What is needed:
Leave out every picture, then transcribe the rest of the listing exactly.

Records for processing:
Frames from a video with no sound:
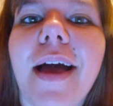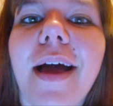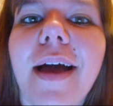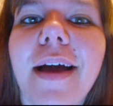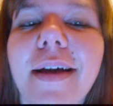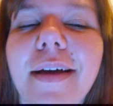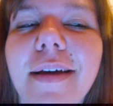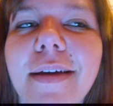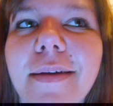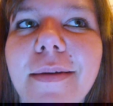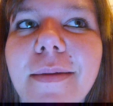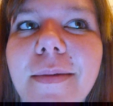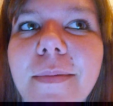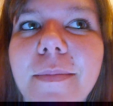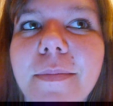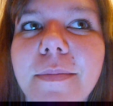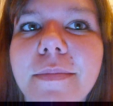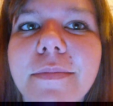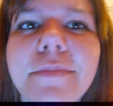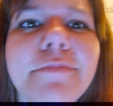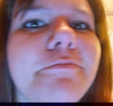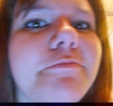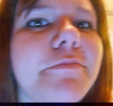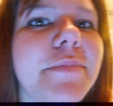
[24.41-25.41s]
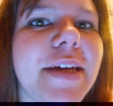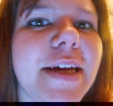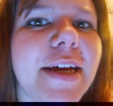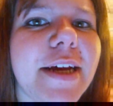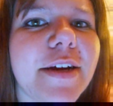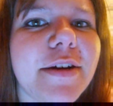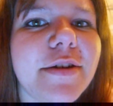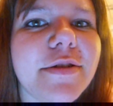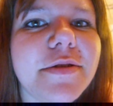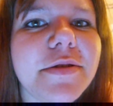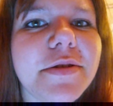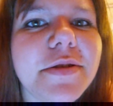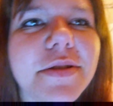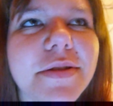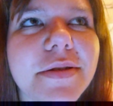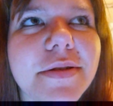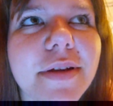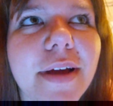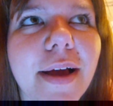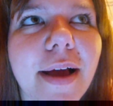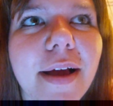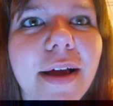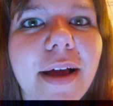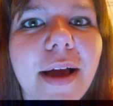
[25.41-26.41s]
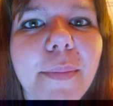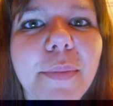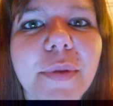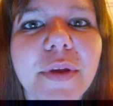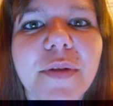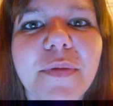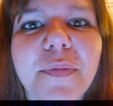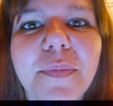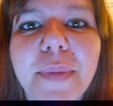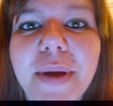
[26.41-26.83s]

Um, here's a couple of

Result:
Frames from a video with no sound:
[24.41-25.41s]
[25.41-26.41s]
[26.41-26.83s]

Um, here's a couple of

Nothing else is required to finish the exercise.